Изумленный Риган так и застыл с протянутыми руками.
— Я отрежу тебе твое мужское достоинство, когда ты будешь спать! Я все-таки убью тебя! Ты ублюдок, свинья, сын проститутки! Пусть в твоей белой соломе, которую ты называешь волосами, заведутся паразиты!
— Что случилось?.. Я ничего не понимаю.
— Животное! Грязное животное! Для тебя важнее всего на свете только то, что находится у тебя между ног, ублюдок! Больше ты никогда не посмеешь подойти ко мне! Ты никогда не сможешь использовать меня для удовлетворения своей похоти! Я буду молиться, чтобы порча напала на тебя! — истерично выкрикивала она.
Риган растерянно хлопал глазами. Что с ней произошло? Только что, какое-то мгновение назад, она была страстной, изнывающей от желания женщиной, а теперь вдруг угрожает лишить его мужского достоинства. Что он сделал? Что он такое сказал?
Калеб говорил, что она всегда выполняет свои обещания и еще ни разу не нарушила данного слова. Пожалуй, следует запираться на ночь. Перед его глазами возникла недавняя картина: лежащий в луже крови мертвый Цезарь, лишенный мужского достоинства.
Риган стиснул зубы, стараясь унять дрожь.
Оранжевый солнечный шар, жгучий и ослепительный, заливая радостным блеском водную поверхность, быстро погружался за линию горизонта, когда корабль Ригана на всех парусах приближался к гавани порта Батавии.
В глаза сразу бросились новые деревянные постройки, выросшие на пристани, которые говорили о том, что уцелевшие жители Явы вернулись в порт и начали восстановительные работы. Здания офисов компаний были уже отстроены заново, а те, которые сохранились, отремонтированы.
Деревья в большинстве своем погибли, а уцелевшие были похожи на зловещие скелеты-призраки в сгущающихся сумерках.
Понадобится много усилий, времени и средств, чтобы здешняя жизнь возобновилась в своем прежнем виде и привычном ритме, как это запечатлелось в памяти островитян.
Сколько друзей и знакомых спаслось, а сколько уже не увидят солнца, моря, не ощутят дуновения теплых восточных ветров и не услышат шелеста ветвей на стройных хлебных деревьях?

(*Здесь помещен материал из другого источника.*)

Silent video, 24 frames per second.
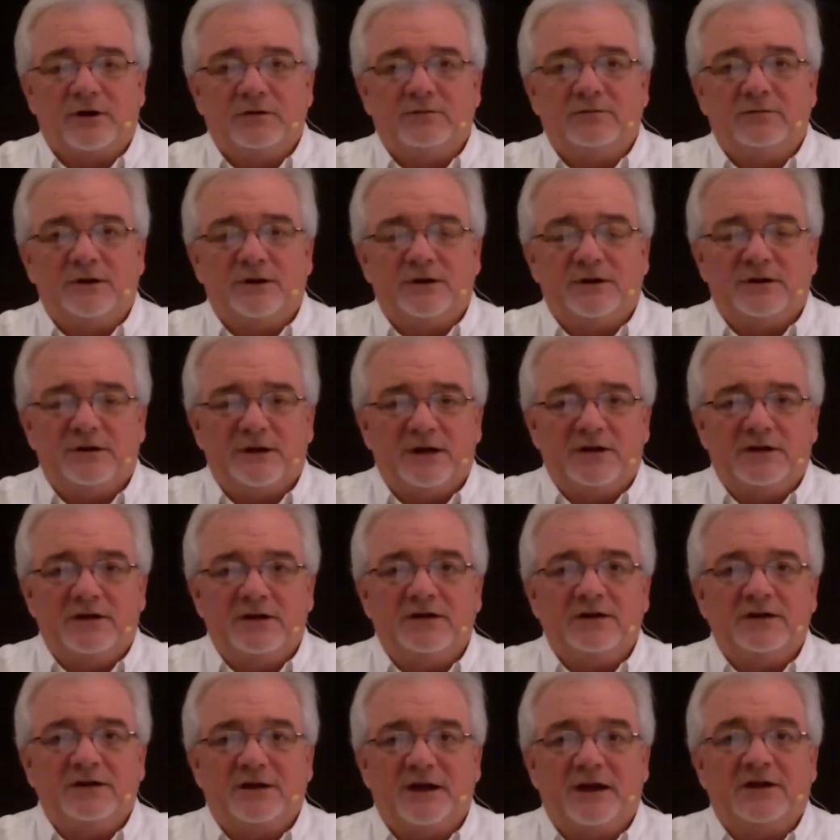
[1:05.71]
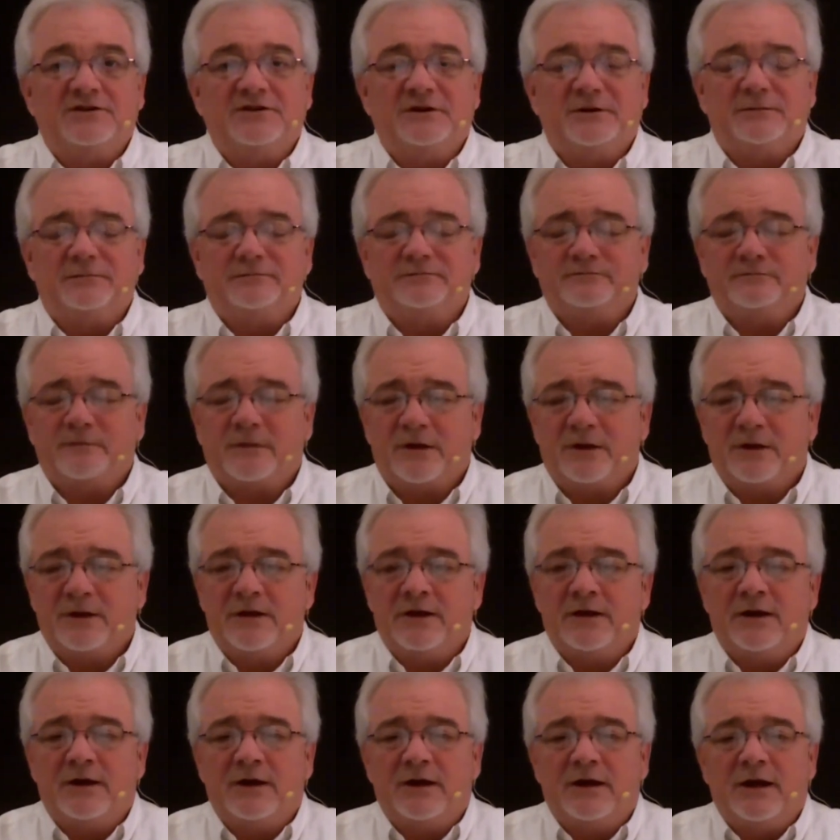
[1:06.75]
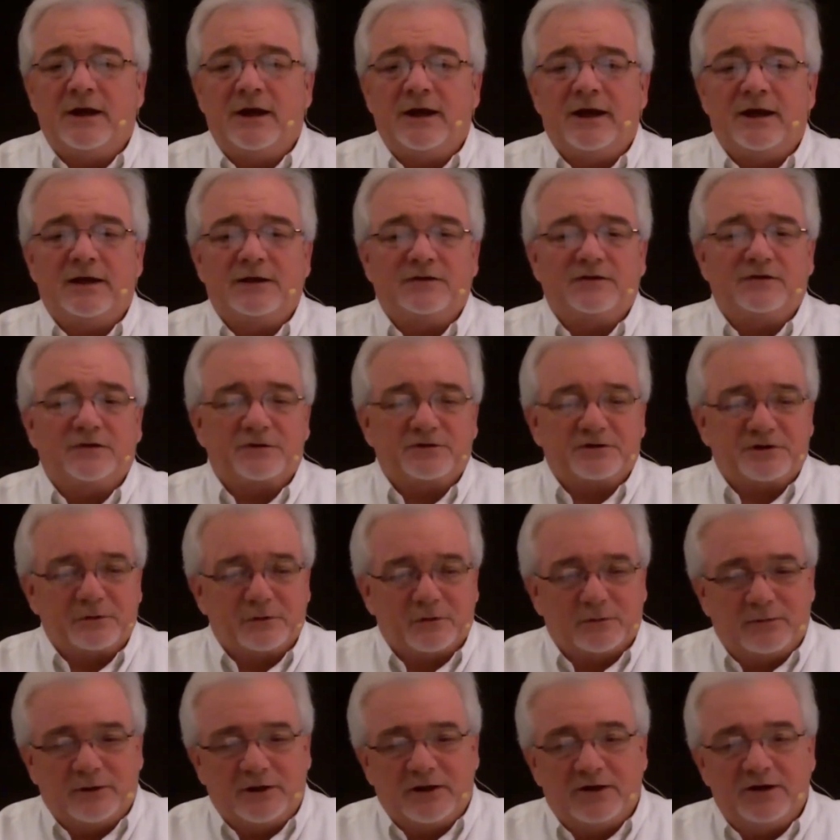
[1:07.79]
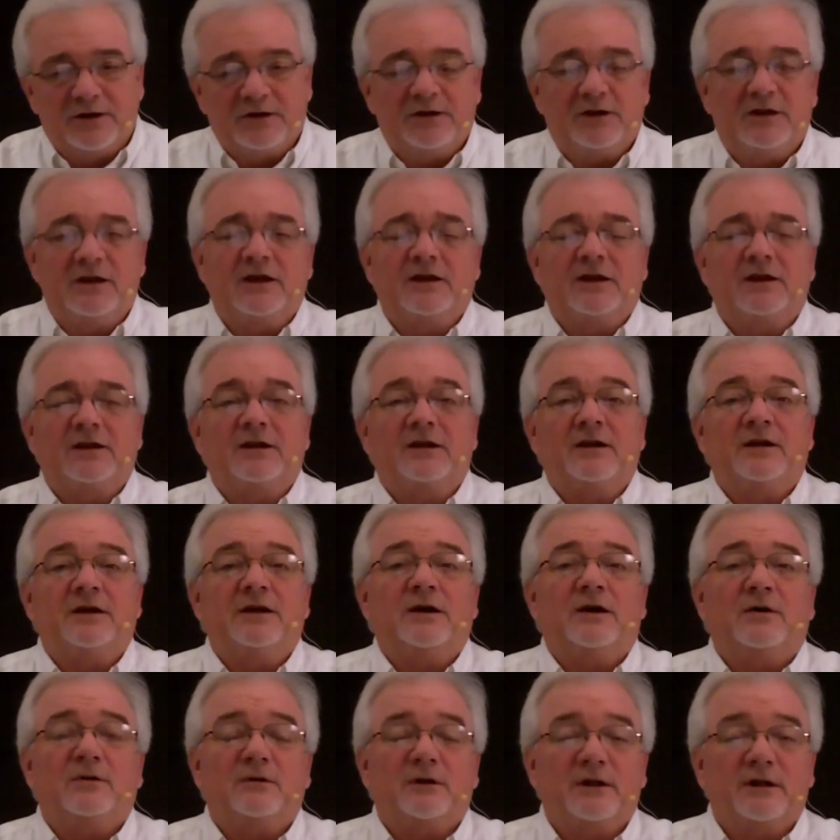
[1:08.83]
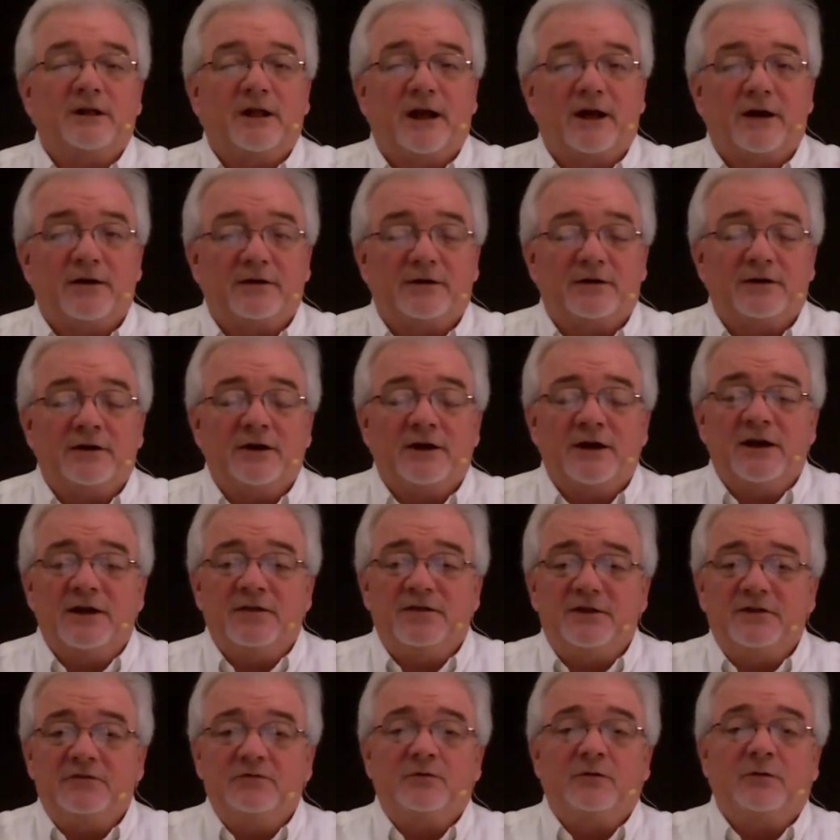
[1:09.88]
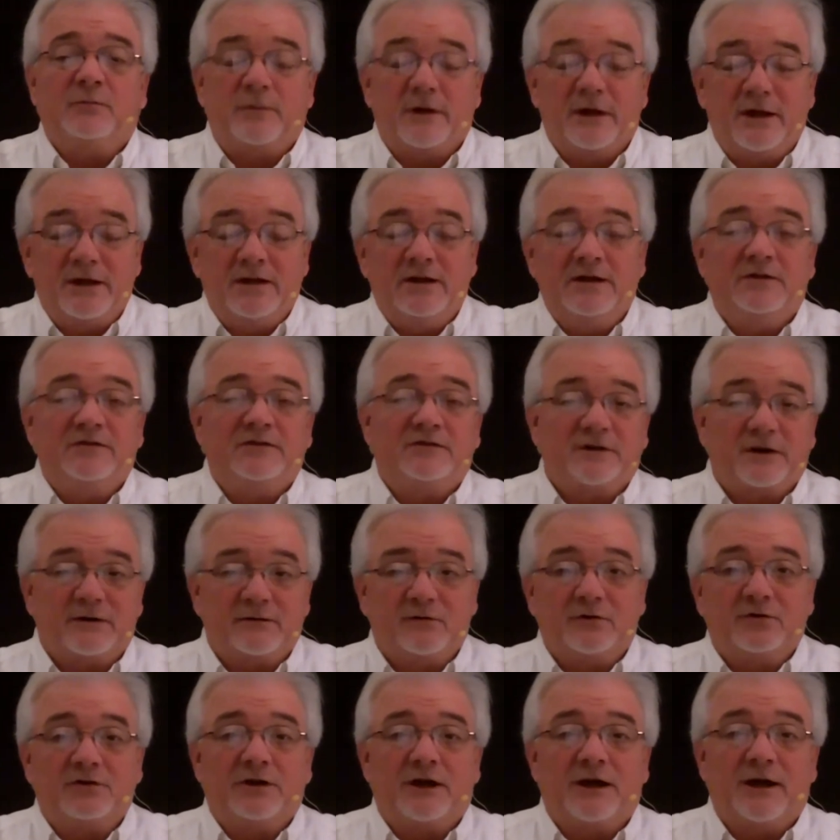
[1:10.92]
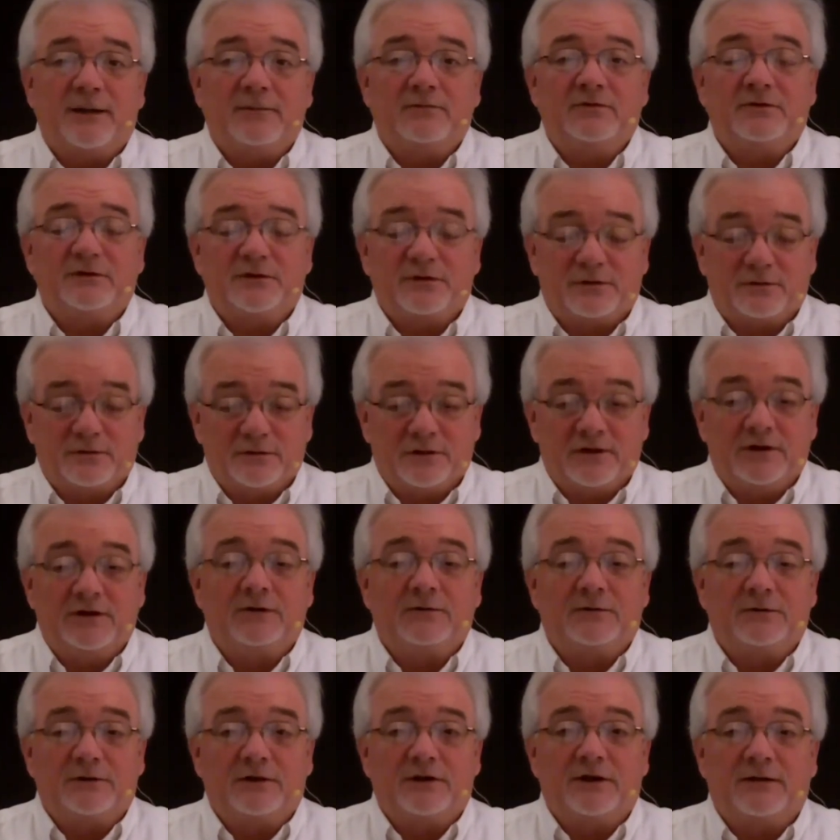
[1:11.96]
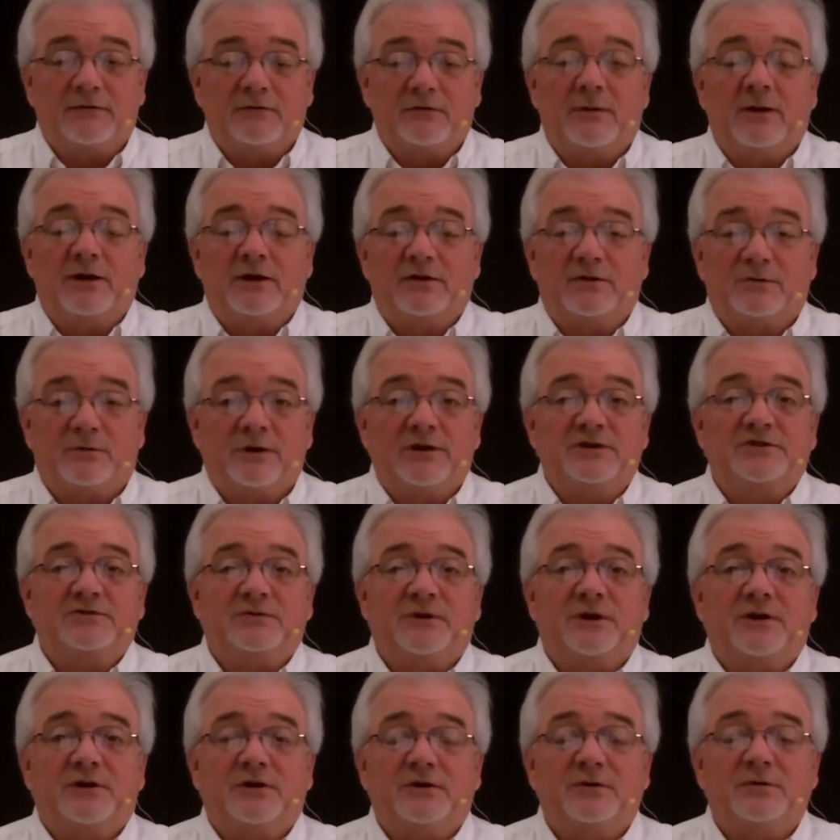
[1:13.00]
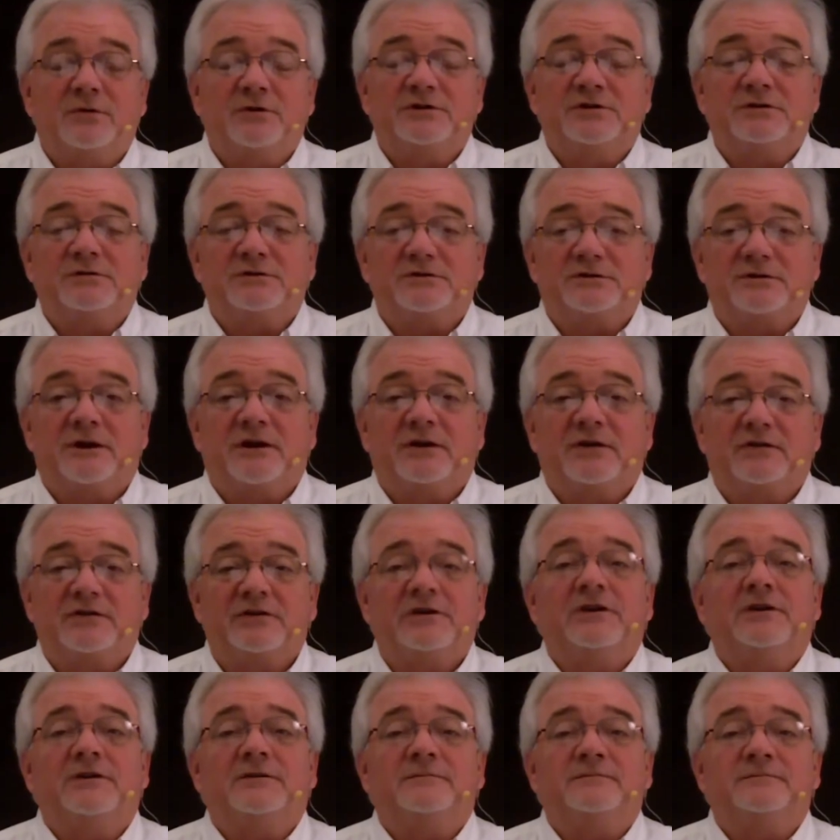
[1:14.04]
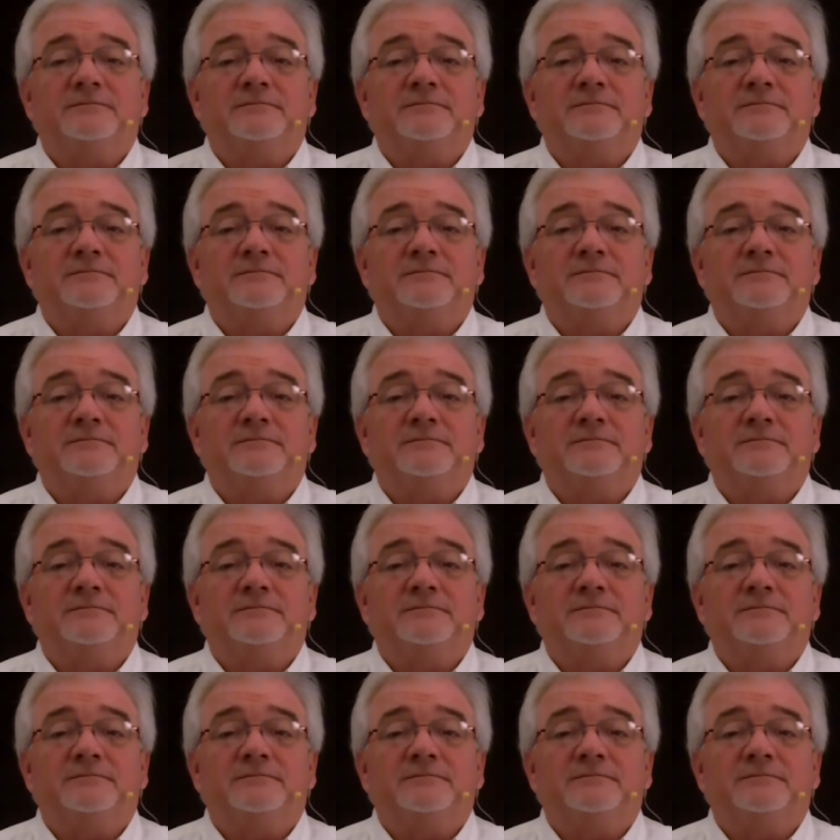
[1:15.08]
He didn't catch it. And so she repeated it again, only louder. This repeated several times until literally everybody in the restaurant knew what she was trying to say.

Эти невеселые размышления Ригана прервал громкий детский крик. Оглянувшись на корму, он увидел Сирену, державшую на руках маленького Михеля, и невольно улыбнулся. У него нет времени, чтобы предаваться грусти. Он жив и полон сил, и у него растут двое сыновей! Чего больше можно желать? Он должен благодарить судьбу за это. Необходимо как можно скорее включиться в восстановительные работы на острове, потому что его мальчикам жить здесь и они наверняка полюбят эту землю, как когда-то полюбил ее он сам.

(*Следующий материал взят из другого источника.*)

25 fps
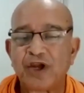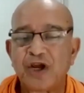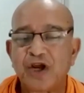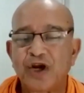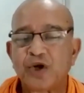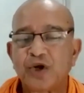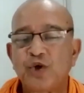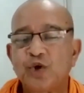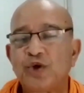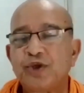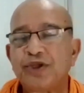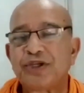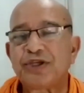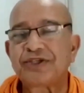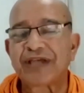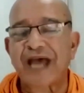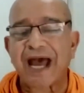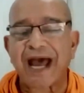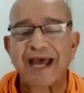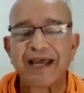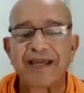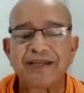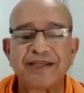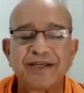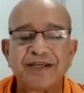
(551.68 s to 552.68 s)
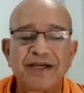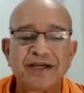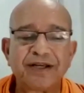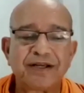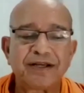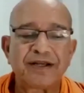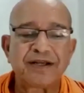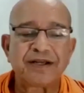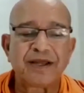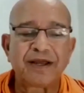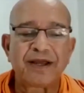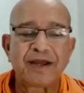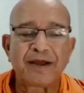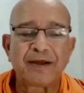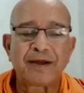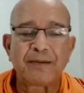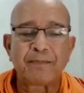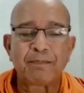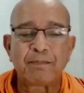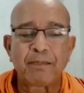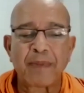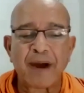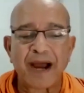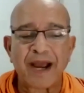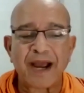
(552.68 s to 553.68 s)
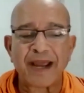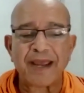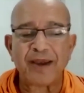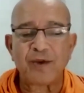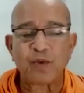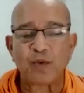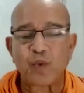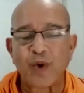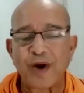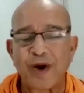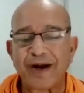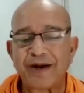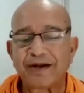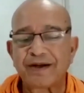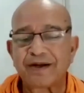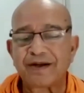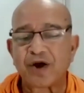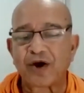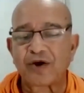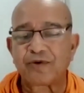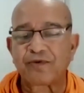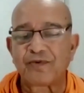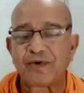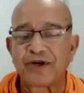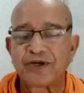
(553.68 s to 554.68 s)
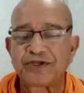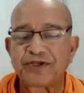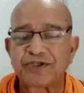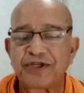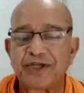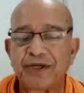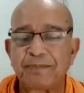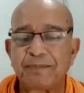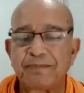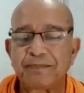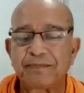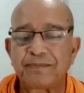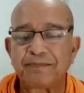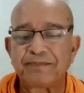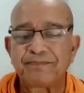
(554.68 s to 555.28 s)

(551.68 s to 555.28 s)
Do this either by work or worship,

Сирена с ребенком на руках направилась в сторону мыса. Малыш вертел головой, с интересом рассматривая все вокруг. С нежной улыбкой молодая мать ласково ворковала над своим младенцем, но при появлении Ригана улыбка исчезла с ее лица, и женщина, взглянув исподлобья на мужа, крепче прижала к себе малютку.
После того злополучного туманного вечера они ни словом больше не обмолвились. Риган старательно избегал ее, но Сирена, казалось, нарочно снова и снова попадалась ему на пути. И каждый раз, встретив его, она останавливалась и смотрела на него странным, полупрезрительным-полуугрожающим взглядом. Усмехаясь, она с удовольствием наблюдала, как терялся под ее взглядом Риган, поминутно выдавая свое подавленное состояние различными мелочами: то забывал отдать распоряжение команде, то резко обрывал Калеба, то у него предательски начинала дергаться щека, то внезапно появлялась дрожь в руках. Она медленно и методично сбивала с него спесь и привычное самодовольство. Он чувствовал себя котом, который дрожит над своим хвостом, не замечая, как с него живьем сдирают шкуру.